Fuel for the road – sugar transport and pollen tube growth

A. Reinders

Published 2016 in Journal of Experimental Botany

ABSTRACT

Pollen tubes require the activity of carbohydrate uptake transporters to sustain their high growth rate. The work of Rottmann and colleagues in this issue (pages 2387–2399) provides evidence that expression of a hexose transporter in pollen tubes may be regulated via the hexokinase signaling pathway. Pollen, the male gametophyte (haploid generation) of flowering plants, is responsible for delivering sperm cells to the egg sac, a process essential for sexual reproduction. Interaction between pollen and stigma (pollination) initiates secretion in the stigma and pollen germination. The pollen tube emerges and grows through the style to the ovaries where it delivers the sperm cells to the ovule to accomplish fertilization (Box 1) (Edlund et al., 2004). In Arabidopsis, the male gametophyte consists of three cells – one vegetative cell that encloses two sperm cells. Despite this seemingly simple system, about half of all Arabidopsis genes are expressed in pollen (Bock et al., 2006).
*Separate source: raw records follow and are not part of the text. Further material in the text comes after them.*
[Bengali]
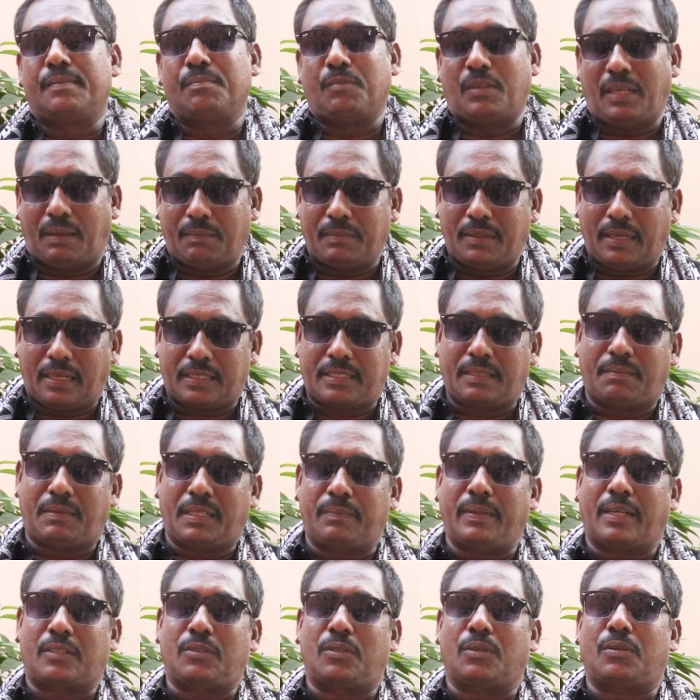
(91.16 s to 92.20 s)
বলে আমি আশাবাদ
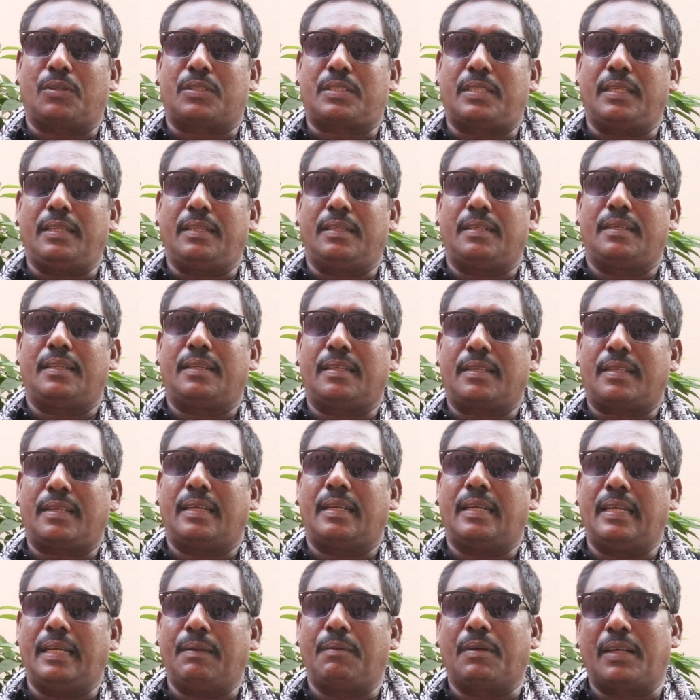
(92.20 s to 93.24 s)
ব্যক্ত করছি
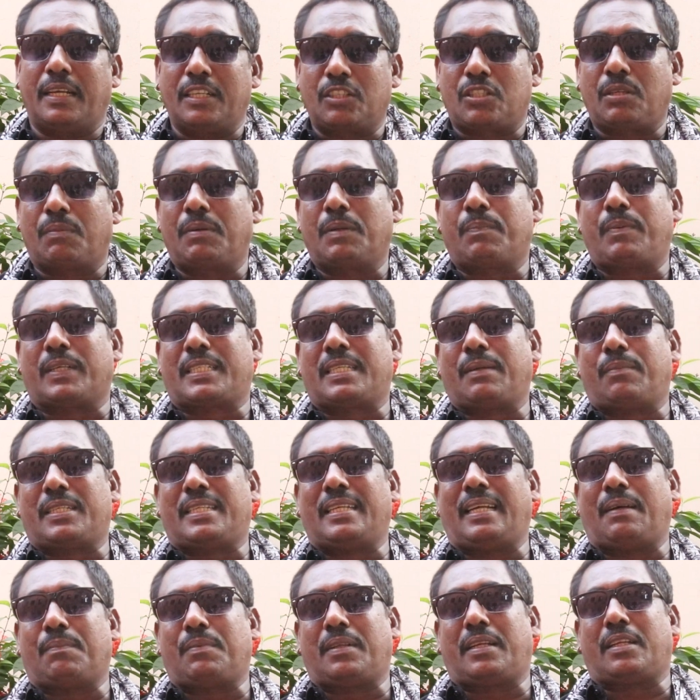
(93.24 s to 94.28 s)
এবং এই ছবির
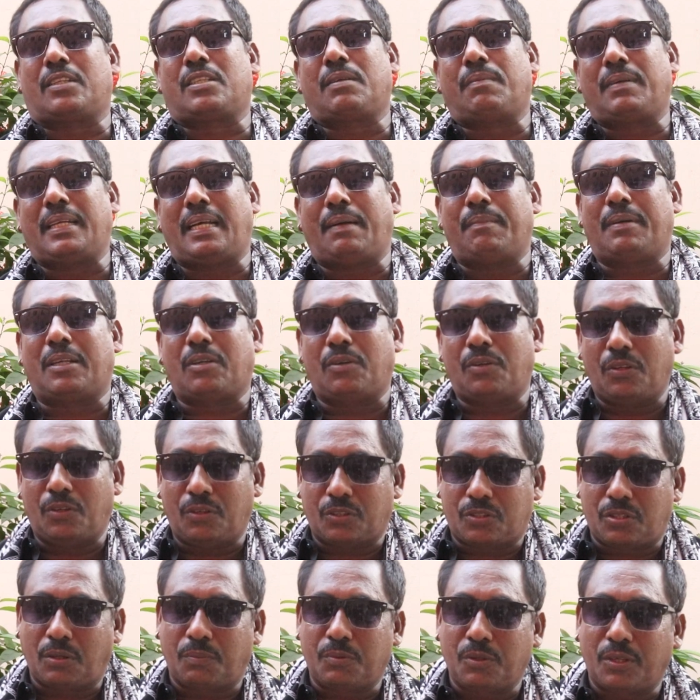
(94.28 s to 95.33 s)
পাশাপাশি আপনারা সবাই আবার
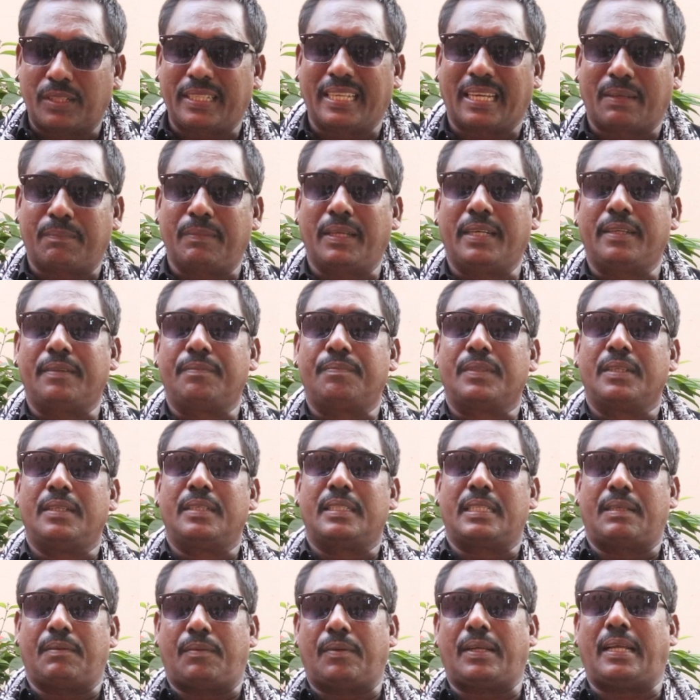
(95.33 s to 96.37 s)
অন্যান্য ছবিও দেখবেন
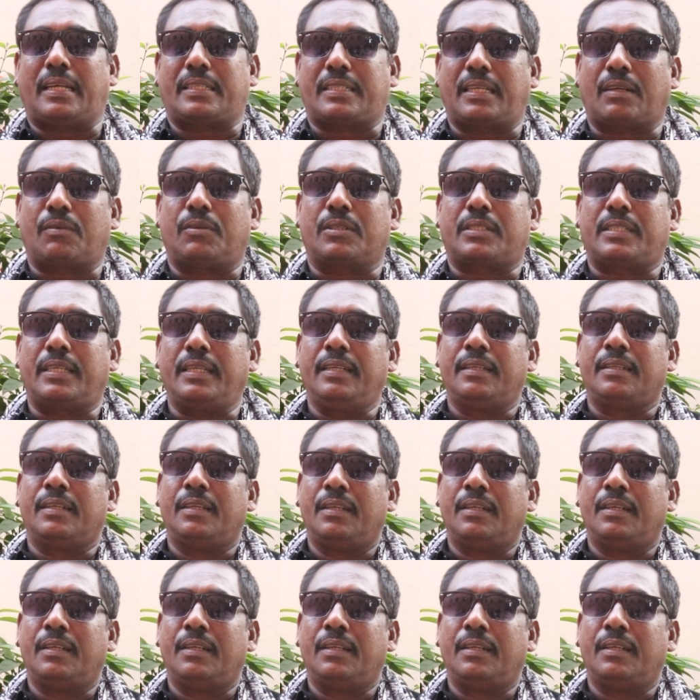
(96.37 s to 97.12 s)
সেভাবে আশা করছি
There has been much recent progress in the field of pollen biology, especially in the area of pollen tube guidance and reception by the female gametophyte (reviewed by Kanaoka and Higashiyama, 2015). Pollen tubes have been studied intensively as a model system for tip growth, a process vital in diverse cell types from fungal hyphae to cancer cells (Sanati and Geitmann, 2013). Basic research on pollen biology also has many direct practical applications. The vast majority of the world’s harvest depends upon successful plant reproduction. In many crop plants the male gametophyte is sensitive to environmental stress, such as heat and drought, which can lead to serious crop losses (Zinn et al., 2010). Understanding pollen function is therefore also of important practical interest.